Unit 2: Research methods in pragmatics

Studying what speakers mean, and what hearers understand, requires us ideally to see into people’s minds. Since this is not possible, we have to take a slightly indirect approach to the subject. The question that we raised in Unit A2 was what counts as reliable evidence for our claims.

There are many kinds of data that can be used as evidence for claims about pragmatics, including what people say in natural situations, how other people react to what they say (participant response), and what people claim they would say in hypothetical situations. Observing natural conversation is subject to the ‘observer’s paradox’, which is that people do not always behave naturally when they are being observed. Nevertheless, it is possible to minimize this effect in several ways. First, we can simply attempt to ‘overhear’ as discreetly as possible what is going on around us – in the home, in shops, at school or on public transport, and note down what we have heard. It has to be remembered, however, that the researcher may not be able to overhear a wide variety of voices, and any collected data will necessarily be limited to the kind of contacts that he or she has. It has also been found that the researcher’s memory of what has been said is not always accurate. For greater verbatim accuracy we can set up recording sessions, preferably in environments familiar to the participants, and hope that they will soon forget about the recording and converse naturally. These conversations can then be transcribed and stored electronically as a corpus, and later the transcriptions can be searched using special software. Recording in the speakers’ natural environment, however, often involves extraneous noise such as clattering cups and plates, interruptions such as telephones, and overlapping speech that is difficult to understand. Here, too, it is likely that the people willing to be recorded are members of the researcher’s circle of family and friends, and as such are not necessarily representative of the wider community. Finally, we can observe conversations in the broadcast media – radio and television, both ‘real’ conversations, such as interviews, and fictional conversations, such as television or radio drama. These have the advantage of being of good technical quality, and as they are already in the public domain there is no need to ask for permission from the participants to use them. They have the disadvantage that the speakers are not conducting the kind of private conversations that might be of interest, but are by definition performing for a wider audience in addition to responding to their interlocutors.

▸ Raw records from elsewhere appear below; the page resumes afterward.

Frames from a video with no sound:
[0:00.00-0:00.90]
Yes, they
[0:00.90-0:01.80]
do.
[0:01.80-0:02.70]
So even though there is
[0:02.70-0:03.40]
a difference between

Here we provide you with practice in three kinds of data analysis:

  • using corpus data: analysing a concordance and extracting lexical data from a corpus
  • observing speakers in action
  • using fictional conversation (TV broadcasts)

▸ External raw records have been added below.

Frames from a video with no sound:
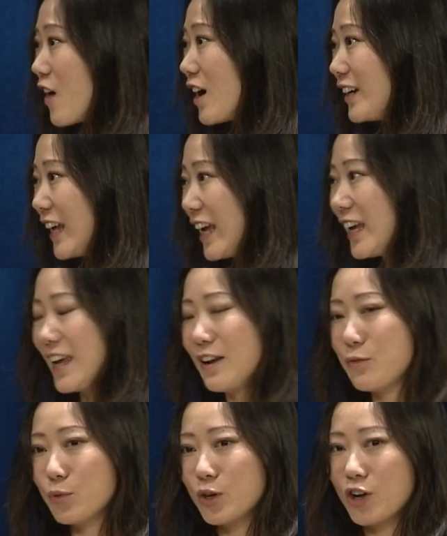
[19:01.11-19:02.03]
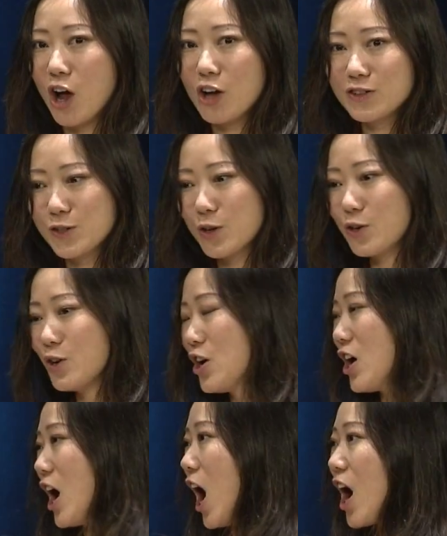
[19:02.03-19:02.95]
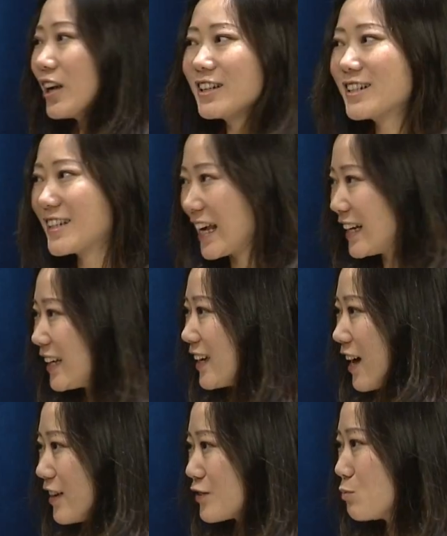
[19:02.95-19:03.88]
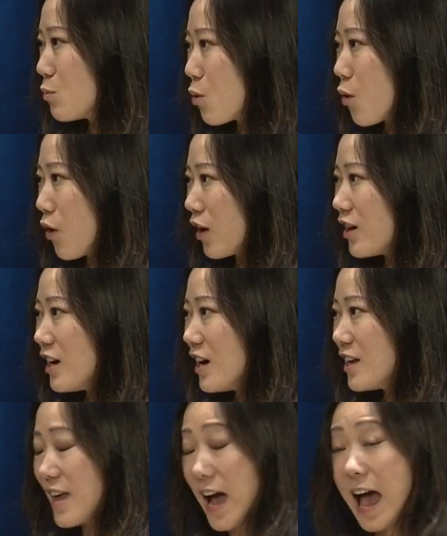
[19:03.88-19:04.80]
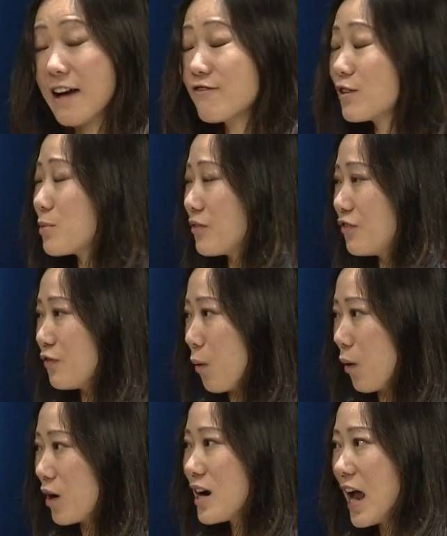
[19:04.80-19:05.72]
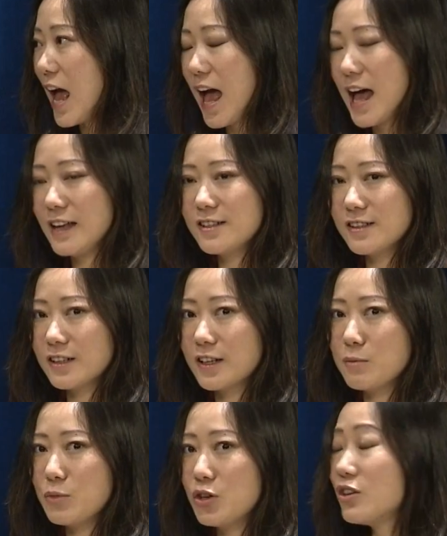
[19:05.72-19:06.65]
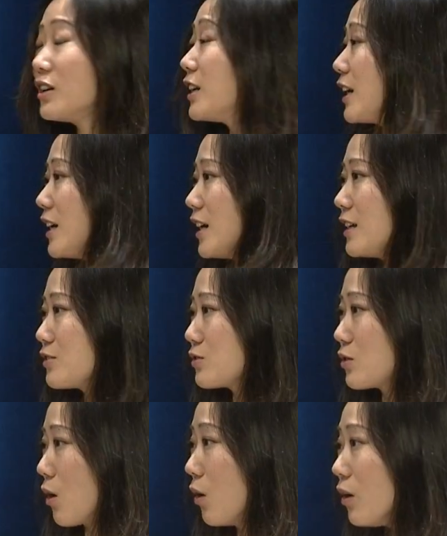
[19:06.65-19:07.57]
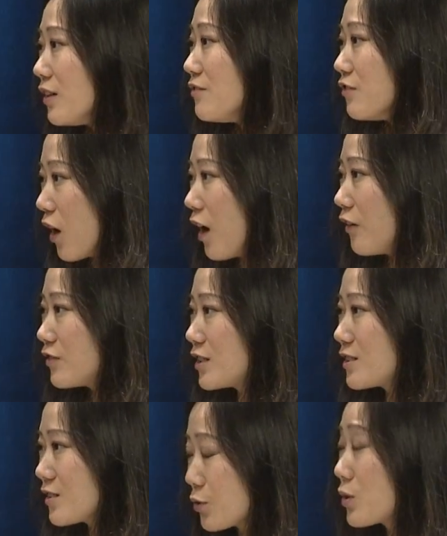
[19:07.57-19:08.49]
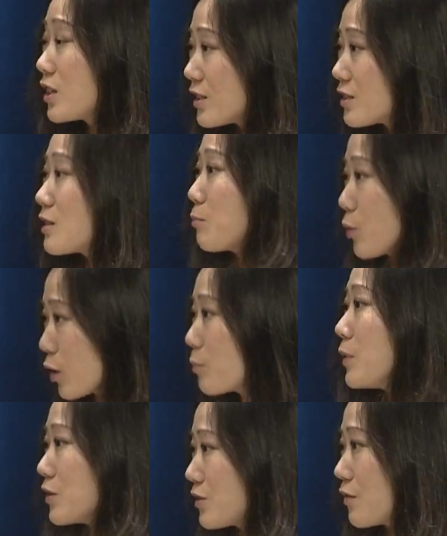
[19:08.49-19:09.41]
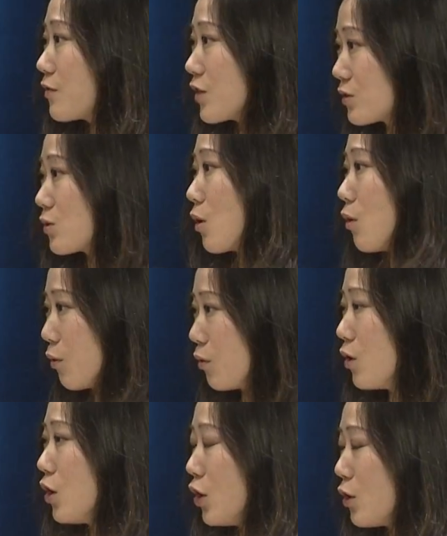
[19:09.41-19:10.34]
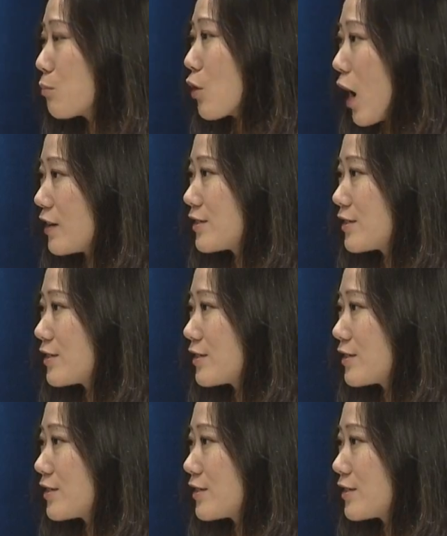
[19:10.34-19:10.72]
funding, and we're also understanding us more than ever before, and the community is all involved. So this is the purpose of this whole process.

The purpose of each exercise is twofold: first of all to gain practice in the particular method of data collection and secondly, and very importantly, to begin to understand the complexities of working with naturally occurring data. ‘Naturally occurring’ data is the kind that is not created especially for the researcher, in contrast for example to data elicited in Discourse Completion Tasks, or questionnaires, about what you would say in a hypothetical situation. Such elicited data is also valuable, but these exercises will focus on the other kind – real language in use.

2.1. Using corpus data

2.1.1. Investigating a mini concordance

Concordance programmes allow the researcher to search a large electronic corpus of text automatically, and extract all the examples of a given word, phrase or other sequence. The British National Corpus (BNC) contains 100 million words of English. The spoken part constitutes 10 percent of the corpus and therefore contains 10 million words of transcribed speech, including informal conversations between many different speakers who represent a variety of ages, regions and social classes. It also contains spoken language in a range of different contexts such as business meetings and radio phone-ins. If we search for very common words or strings of words in such a large corpus we are likely to find hundreds or thousands of examples, far too many to study in detail. In such cases we sometimes take a manageable subset of occurrences, selecting a number at random, and focus on these.


Here is a random selection of 28 instances of what a (from a total of 4,543 occurrences in the BNC). They are not all used in the same way.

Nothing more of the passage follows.